Insurance contracts are the contract of mutual trust and confidence. Both parties to the
contract i.e., the insurer and the insured must disclose all relevant information to each other.
For example, while entering into a contract of life insurance, the insured must declare to the
insurance company if he is suffering from any disease that may be life threatening.
ii. Insurable interest
It means financial or pecuniary interest in the subject matter of insurance. A person has
insurable interest in the property or life insured if he stands to gain from its existence or loose
financially from its damage or destruction. In case of life insurance, a person taking the policy
must have insurable interest at the time of taking the policy. For example, a man can take life
insurance policy on the name of his wife and if later they get divorced this will not affect the
insurance contract because the man had insurable interest in the life of his wife at the time of
entering into the contract. In case of marine insurance insurable interest must exist at the time
of loss or damage to the property. In contract of fire insurance, it must exist both at the time of
taking the policy as well as at the time of loss or damage to the property.
iii. Indemnity
The word indemnity means to restore someone to the same position that he/she was in before
the event concerned took place. This principle is applicable to the fire and marine insurance. It
is not applicable to life insurance, because the loss of life cannot be restored. The purpose of
this principle is that the insured is not allowed to make any profit from the insurance contract
on the happening of the event that is insured against. Compensation is paid on the basis of
amount of actual loss or the sum insured, which ever is less.
iv. Contribution
The same subject matter may be insured with more than one insurer. In such a case, the
insurance claim to be paid to the insured must be shared or contributed by all insurers.
v. Subrogation
In the contract of insurance subrogation means that after the insurer has compensated the
insured, the insurer gets all the rights of the insured with regard to the subject matter of the
insurance. For example, suppose goods worth Rs. 20,000/- are partially destroyed by fire and
the insurance company pays the compensation to the insured, then the insurance company can
take even these partially destroyed goods and sell them in the market.
vi. Mitigation
In case of a mishap the insured must take all possible steps to reduce or mitigate the loss or
damage to the subject matter of insurance. This principle ensures that the insured does not
become negligent about the safety of the subject matter after taking an insurance policy. The
insured is expected to act in a manner as if the subject matter has not been insured.

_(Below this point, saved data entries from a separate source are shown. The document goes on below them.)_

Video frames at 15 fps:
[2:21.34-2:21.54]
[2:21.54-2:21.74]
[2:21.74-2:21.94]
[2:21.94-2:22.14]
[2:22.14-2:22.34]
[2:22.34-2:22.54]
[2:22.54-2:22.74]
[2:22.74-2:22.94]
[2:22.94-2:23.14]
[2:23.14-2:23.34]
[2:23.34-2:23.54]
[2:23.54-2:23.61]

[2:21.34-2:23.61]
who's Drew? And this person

vii. Causa-proxima (nearest cause)
According to this principle the insured can claim compensation for a loss only if it caused by the
risk insured against. The risk insured should be nearest cause (not a remote cause) for the loss.
Then only the insurance company is liable to pay the compensation. For example a ship carrying
orange was insured against losses arising form accident. The ship reached the port safely and
there was a delay in unloading the oranges from the ship. As a result the oranges got spoilt. The
insurer did not pay any compensation for the loss because the proximate cause of loss was
delay in unloading and not any accident during voyage.